38.BÖLÜM; "MAFYANIN VEKİLİ"

24 4 2
                                    

Bu bölüm sonunu kitabın başından beri kırk kere farklı farklı şekillendirdim ve ilerleyiş açısından en uygunu bu oldu... İyi okumalar 🤍

•••

İçimde bir şeylerin parçalandığını hissettim. Güven duygusunun yerle bir olduğunu, bir ihtimal ihanetin keskin bıçağı ensemde soluk buldu. Gerçek olsa da olmasa da, bu apaçık bir suçlamaydı. İhtimallere yer yoktu, ya oydu ya değildi.

Savaş konusunu açtığımda bilip de benden bir şeyler sakladığını fark ettiğimde bunun böyle bir sonuca varacağını kestirememiştim.

Varlığını unuttuğum Can, "Buldunuz mu yani?" dedi gevşek gevşek oturduğu koltuktan bize bakarken. "O mu? Şu Vedat Yaşar dediğiniz kişi."

Gözlerimi kapatıp sakinleşmek adına derin bir nefes aldım. Bu ağırdı. Bu ihanet ağırdı.

"Teknolojiden bir tek Vedat anlamıyordur eminim." dedim suçlamalara göz yumarak. "Hem o neden böyle bir şey yapsın ki?"

Can, "Kaner'i hapse tıkanı mı bulmaya çalışıyoruz yoksa şüpheli listesindekilerini aklamaya mı?" dediğinde ateş saçan gözlerle ona baktım.

"Hiçbir yardımın yok, zararına oturuyorsun burada. Eğer boş konuşmak dışında bir işe yarayacaksan burada kalmaya devam et."

Can ellerini kaldırdı. "Yenge bugün biraz gergin."

Kafayı yemek üzereydim. Ciddiyetsizliği beni öfkelendiriyor ve beynim ona saldırmak için komut verip duruyordu. Hayır. Sakin olacaktım. Önceliğim Kaner'di, Kaner'i bir an önce kurtarmalıydım.

"Vedat bize yardımcı olabilir." dedim. Eğer o yapmadıysa. "Kamera kayıtlarının değiştirilmemiş halini bulabilir ya da ne bileyim... başka bir şey işte. Bir şey elde edebiliriz, herhangi bir şey."

Can, "İyi de yapan o değil miymiş zaten?" dedi fakat ona kulak asmadım.

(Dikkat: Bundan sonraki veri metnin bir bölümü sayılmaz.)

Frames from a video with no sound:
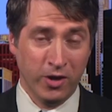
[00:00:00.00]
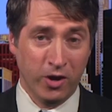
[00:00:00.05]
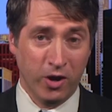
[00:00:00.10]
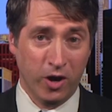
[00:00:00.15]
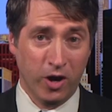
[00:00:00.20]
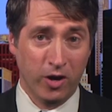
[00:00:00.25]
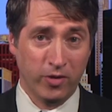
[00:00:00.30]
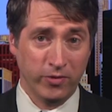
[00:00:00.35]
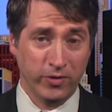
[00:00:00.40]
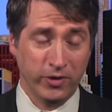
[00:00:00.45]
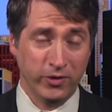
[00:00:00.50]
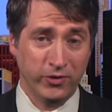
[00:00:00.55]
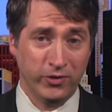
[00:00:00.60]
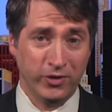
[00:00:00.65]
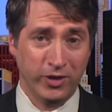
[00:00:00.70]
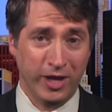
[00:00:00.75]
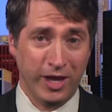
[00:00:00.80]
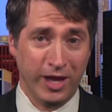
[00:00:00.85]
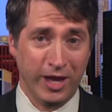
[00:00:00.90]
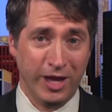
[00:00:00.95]

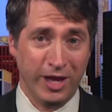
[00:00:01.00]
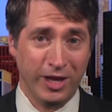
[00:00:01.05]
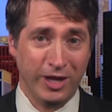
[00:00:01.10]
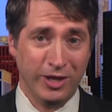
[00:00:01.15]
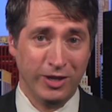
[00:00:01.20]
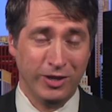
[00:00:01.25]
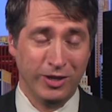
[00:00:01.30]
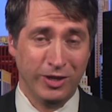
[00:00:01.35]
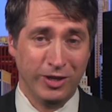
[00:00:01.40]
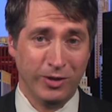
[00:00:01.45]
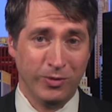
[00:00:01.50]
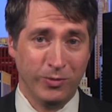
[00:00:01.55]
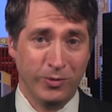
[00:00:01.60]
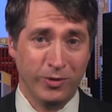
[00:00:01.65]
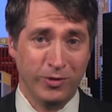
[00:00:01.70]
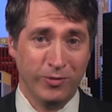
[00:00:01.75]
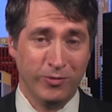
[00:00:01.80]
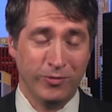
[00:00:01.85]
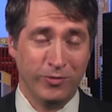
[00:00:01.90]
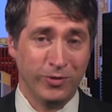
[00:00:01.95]
office, and it
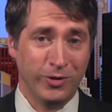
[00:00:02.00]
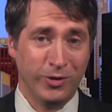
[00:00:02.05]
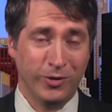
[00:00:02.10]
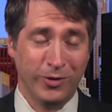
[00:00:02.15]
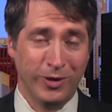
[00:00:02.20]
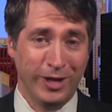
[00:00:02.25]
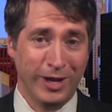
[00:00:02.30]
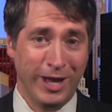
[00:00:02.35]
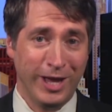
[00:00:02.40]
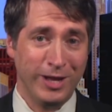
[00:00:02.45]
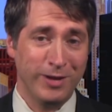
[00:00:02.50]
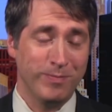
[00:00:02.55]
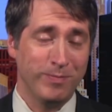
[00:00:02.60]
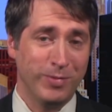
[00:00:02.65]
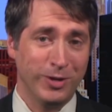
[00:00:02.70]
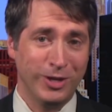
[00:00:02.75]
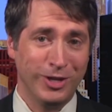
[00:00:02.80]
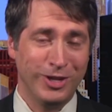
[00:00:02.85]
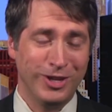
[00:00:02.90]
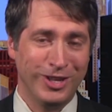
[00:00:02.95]
would have, you know, it hadn't
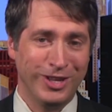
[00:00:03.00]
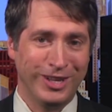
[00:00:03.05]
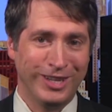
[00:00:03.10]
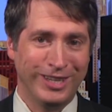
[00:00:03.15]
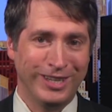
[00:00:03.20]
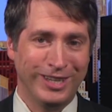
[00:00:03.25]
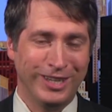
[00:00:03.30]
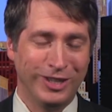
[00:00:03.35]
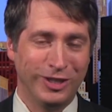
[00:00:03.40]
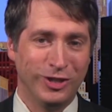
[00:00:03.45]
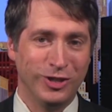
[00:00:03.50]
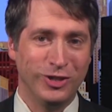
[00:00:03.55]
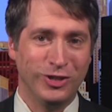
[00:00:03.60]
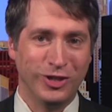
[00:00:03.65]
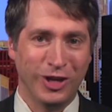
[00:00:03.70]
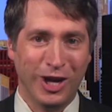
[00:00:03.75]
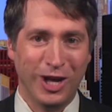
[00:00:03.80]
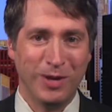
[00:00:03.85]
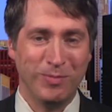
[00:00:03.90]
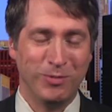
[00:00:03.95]
been good
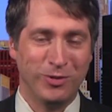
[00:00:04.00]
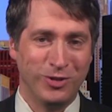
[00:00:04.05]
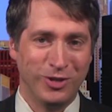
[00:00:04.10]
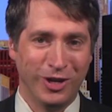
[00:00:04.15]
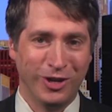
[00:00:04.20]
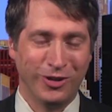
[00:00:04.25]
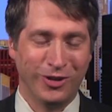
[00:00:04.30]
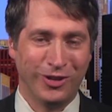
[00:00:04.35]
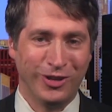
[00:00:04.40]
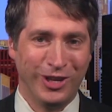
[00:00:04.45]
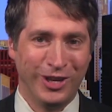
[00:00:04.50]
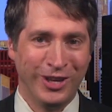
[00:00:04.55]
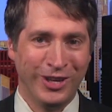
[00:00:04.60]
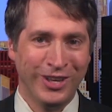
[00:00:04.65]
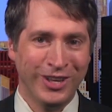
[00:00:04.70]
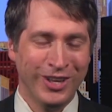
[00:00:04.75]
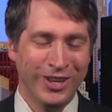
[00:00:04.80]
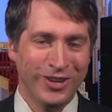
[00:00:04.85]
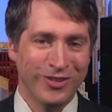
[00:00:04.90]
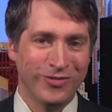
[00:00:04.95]
times generally
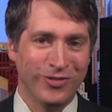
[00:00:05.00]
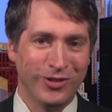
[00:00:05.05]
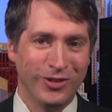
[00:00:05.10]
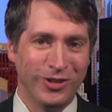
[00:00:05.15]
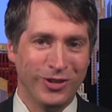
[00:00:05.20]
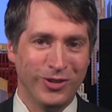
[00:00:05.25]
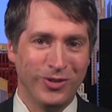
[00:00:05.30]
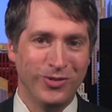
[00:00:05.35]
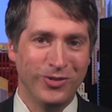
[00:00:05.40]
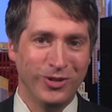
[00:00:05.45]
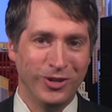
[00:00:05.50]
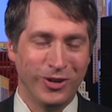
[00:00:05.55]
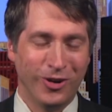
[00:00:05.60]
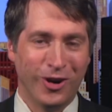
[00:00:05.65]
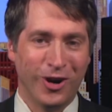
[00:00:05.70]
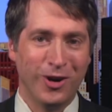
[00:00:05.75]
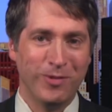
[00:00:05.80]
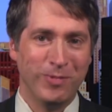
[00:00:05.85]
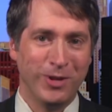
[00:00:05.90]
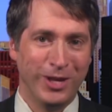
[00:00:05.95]
for the Union
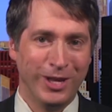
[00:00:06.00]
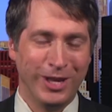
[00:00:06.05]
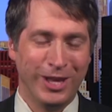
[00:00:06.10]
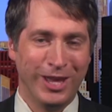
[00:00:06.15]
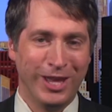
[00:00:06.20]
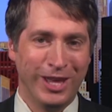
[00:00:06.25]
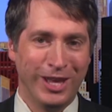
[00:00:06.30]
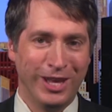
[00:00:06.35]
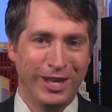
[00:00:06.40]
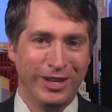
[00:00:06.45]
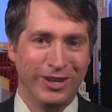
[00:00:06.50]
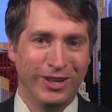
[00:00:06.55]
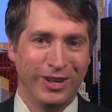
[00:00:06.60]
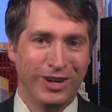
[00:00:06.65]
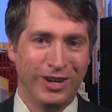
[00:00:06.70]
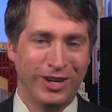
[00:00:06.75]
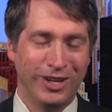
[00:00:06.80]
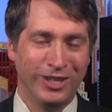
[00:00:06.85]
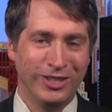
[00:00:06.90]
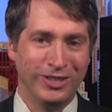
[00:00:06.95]
Army. And
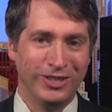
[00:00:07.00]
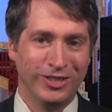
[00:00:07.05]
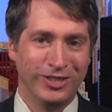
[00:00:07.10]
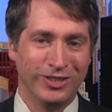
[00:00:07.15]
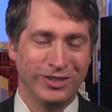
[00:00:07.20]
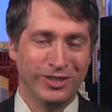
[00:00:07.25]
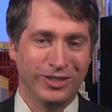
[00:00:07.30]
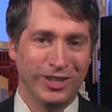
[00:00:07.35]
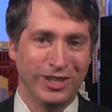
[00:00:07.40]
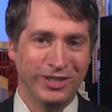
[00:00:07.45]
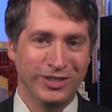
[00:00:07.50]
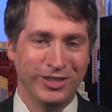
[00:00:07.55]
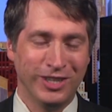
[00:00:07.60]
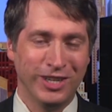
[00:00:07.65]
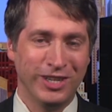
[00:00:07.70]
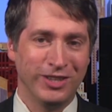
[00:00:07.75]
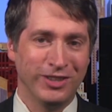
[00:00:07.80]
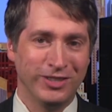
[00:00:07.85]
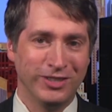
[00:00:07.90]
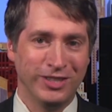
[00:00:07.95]
on July
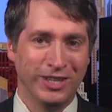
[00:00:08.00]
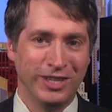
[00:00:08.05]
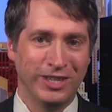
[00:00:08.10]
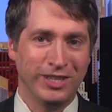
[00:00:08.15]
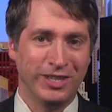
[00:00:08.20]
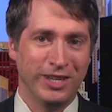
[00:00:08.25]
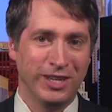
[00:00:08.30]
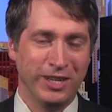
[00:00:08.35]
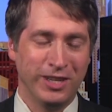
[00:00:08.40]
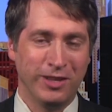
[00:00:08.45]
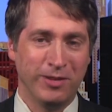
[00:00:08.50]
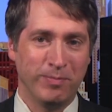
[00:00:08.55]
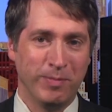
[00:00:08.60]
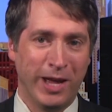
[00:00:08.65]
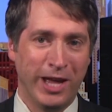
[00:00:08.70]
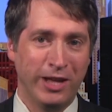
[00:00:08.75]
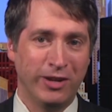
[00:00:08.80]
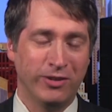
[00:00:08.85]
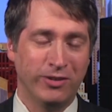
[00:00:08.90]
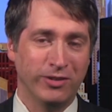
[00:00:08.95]
2nd, the second day of the
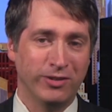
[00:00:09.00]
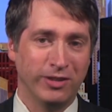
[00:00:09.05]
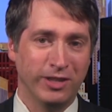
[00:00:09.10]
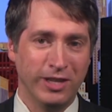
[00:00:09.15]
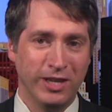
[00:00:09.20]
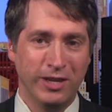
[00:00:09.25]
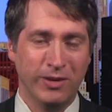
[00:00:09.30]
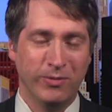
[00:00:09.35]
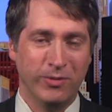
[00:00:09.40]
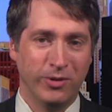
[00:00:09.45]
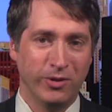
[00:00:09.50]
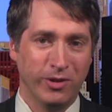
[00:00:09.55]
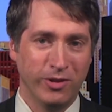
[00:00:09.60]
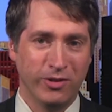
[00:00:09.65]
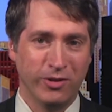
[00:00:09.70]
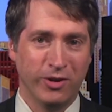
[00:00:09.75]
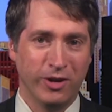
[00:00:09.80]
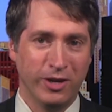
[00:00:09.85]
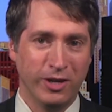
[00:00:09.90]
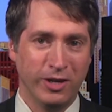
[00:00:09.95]
battle, Lee really
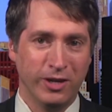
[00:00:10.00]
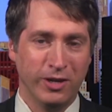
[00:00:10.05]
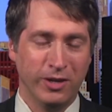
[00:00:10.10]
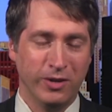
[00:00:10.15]
thought he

Emin bana bu vakanın olumsuz sonuçlanacağını belli edercesine üzgün bir ifadeyle bakıyordu ama ona da aldırış etmedim. Vedat'ı arayıp telefonu kulağıma yasladım. Birkaç saniye gergin bekleyişimin sonunda açtı. "Vedat," dedim heyecanla.

"Devrim,"

"Zarfı aldın mı?" diye sordum.

Güldü. "Tabii ki aldım, ben de o masanın bir üyesiyim." dediğinde elimi hızla atan kalbimin üzerine yerleştirmiştim.

"Kaner gözaltında. Biri kameralarla oynadığı için kanıt bulamıyoruz ve ben düşündüm ki sen-"

"Ben, ne? Yardım ederim diye mi düşündün Devrimcim?"

Sesindeki mesafe kaşlarımı çatmama sebep oldu. Sesi çok tanıdıktı ama arkadaşım olan Vedat'ın tanıdıklığı değildi. Vedat Yaşar'dı, bana başta delice kafayı takan psikopat adamdı.

"Vedat," diye fısıldadım. Akif hızla yanıma geldi, Emin ayağa kalktı. İkisinin de gözleri merakla yüzümde geziniyordu. "Yanlış mı düşünmüşüm?" dedim. "Yardım etmez miydin?"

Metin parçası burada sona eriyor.